— А на что твой отец живет?
— На то, чем брюхо набьет, — отшутилась девушка. Коса ее снова мягко соскользнула на пол, и конец ее растянулся, как хвост у кошки, когда она сидит.
— Да я не про то, — чуть обиженно сказал Пишта. — А про то, чем он занимается.
— Когда как… Когда рукоятку для топора тешет, когда картошку копает, случается, что коня чистит, а то навоз из конюший выгребает, потом трубку курит… По ночам спит, в обед ест… было б что…
Пишта молчал. Маришка повернула к нему голову, но, заметив, что мальчик обиделся, она перестала дразнить его.
— Ну куда ты все лезешь? — строго крикнула она косе и откинула ее за плечо, а потом коротко спросила: — Ты хочешь знать, кто мой отец?
— Да.
— Крестьянин.
— И… и… у него земля есть?
— Е-е-есть!
— А сколько?
— Два хольда.
— Это… это… сколько же? Как двор в вашем доме?
— Да что ты! — Девушка махнула рукой. — В десять раз больше.

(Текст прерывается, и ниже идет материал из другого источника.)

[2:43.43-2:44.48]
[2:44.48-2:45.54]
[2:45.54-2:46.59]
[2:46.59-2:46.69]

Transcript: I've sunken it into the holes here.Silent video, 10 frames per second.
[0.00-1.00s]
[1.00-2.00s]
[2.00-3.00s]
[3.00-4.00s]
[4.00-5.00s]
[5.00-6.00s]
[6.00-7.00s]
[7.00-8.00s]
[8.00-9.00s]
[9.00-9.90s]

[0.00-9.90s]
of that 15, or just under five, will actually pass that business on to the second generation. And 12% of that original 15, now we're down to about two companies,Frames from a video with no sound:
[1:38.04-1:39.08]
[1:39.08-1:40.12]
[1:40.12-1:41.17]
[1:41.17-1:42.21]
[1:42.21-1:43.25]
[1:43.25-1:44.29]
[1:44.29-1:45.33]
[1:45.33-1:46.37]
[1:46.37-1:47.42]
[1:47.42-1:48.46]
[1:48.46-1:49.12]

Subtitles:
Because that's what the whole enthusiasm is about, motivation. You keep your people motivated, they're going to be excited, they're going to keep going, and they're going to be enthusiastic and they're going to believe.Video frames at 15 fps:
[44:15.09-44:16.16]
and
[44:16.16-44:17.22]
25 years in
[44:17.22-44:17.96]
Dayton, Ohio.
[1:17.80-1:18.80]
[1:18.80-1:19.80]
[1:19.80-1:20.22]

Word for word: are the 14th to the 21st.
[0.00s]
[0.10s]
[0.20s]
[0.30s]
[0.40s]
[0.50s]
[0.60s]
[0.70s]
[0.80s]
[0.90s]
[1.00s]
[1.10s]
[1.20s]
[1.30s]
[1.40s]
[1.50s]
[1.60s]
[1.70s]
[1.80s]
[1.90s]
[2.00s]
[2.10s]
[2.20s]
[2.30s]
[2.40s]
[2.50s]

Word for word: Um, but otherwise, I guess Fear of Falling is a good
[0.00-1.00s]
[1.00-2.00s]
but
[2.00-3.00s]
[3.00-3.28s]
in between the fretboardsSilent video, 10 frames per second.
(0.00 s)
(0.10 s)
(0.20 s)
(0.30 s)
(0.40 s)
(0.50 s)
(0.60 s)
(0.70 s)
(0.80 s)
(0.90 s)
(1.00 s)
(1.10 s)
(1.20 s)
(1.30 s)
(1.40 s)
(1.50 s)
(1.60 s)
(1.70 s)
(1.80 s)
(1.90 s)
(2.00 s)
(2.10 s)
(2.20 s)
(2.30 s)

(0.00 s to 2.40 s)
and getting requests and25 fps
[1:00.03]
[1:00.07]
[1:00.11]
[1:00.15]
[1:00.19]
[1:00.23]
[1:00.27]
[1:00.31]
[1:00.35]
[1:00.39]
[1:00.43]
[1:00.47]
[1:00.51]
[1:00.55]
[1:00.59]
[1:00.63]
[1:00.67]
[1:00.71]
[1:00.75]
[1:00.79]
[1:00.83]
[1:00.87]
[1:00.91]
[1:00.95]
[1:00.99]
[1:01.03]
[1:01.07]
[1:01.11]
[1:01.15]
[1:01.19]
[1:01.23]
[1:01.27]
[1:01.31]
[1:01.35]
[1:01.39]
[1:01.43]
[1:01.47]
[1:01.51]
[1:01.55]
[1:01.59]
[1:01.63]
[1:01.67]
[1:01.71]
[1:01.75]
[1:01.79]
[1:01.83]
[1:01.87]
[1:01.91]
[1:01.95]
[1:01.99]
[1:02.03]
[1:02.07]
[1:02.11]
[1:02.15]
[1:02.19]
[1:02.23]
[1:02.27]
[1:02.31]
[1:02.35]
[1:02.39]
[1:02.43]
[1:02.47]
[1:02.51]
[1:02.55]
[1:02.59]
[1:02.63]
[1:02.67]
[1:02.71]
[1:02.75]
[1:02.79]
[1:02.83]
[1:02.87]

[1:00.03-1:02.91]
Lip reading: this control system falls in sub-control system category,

— Много, — кивнул Пишта с серьезным видом знатока. — Много!
— Мно-о-о-го! Оно и видно, что ты городской. — Маришка покачала головой. — Было бы много, разве бы я пошла в прислуги?
— А нет?
— Еще как нет-то… За шесть форинтов в месяц?
Пиште тут же захотелось утешить девушку.
— Моя мать тоже жила в прислугах, пока не вышла замуж. А ведь отец ее в деревне сбрую мастерил… Он один мастерил на всех лошадей.
Девушка замолчала. Замолк и Пишта. Понял: какое же тут утешение, что и ею мать жила в прислугах?
— Барыня-то очень злая? — тихо спросил мальчик.
— Тебе какое дело? — вспыхнула девушка. — Ты вечером домой пойдешь, вот и вся твоя служба.
Но Пишта снова обиженно поджал губы, Маринка, чтобы утешить, начала опять поддразнивать его:
— Ты лучше вот что скажи, влюблялся ты уже когда-нибудь?
Пишта покраснел.
— Но… нет… и…
— Не ври, Пишта! Признайся! Мне ты можешь сказать, как на духу… Я никому не проговорюсь. — И она стала перед мальчиком. — Скажи скорее, как ее зовут! — даже прикрикнула она на Пишту.
— Гм… Пирошка, Пирошка Пюнкешти… — вымолвил Пишта, запинаясь. Но в тот же миг ему показалось, что это неправда, что ой любит не Пирошку Пюнкешти, а Маришку. — Пирошка…
— Красивое имя!..
— Она не знает…
— Чего? — рассмеялась девушка и погладила Пишту по голове. — Имени своего не знает?
— Да не-ет… Не знает, что… что… я…
Дверь на кухню распахнулась. Вошла г-жа Селеши. Только по юбке и можно было сказать, что она женщина. Костлявая — ни груди, ни всего прочего; худое, угловатое лицо; неподвижные злые глаза. Пишту обуял ужас.
— Ты, может, встанешь, раз я вошла? — прикрикнула она на мальчика.
Пишта кое-как слез с высокой табуретки, не в силах отвести глаз от лица г-жи Селеши.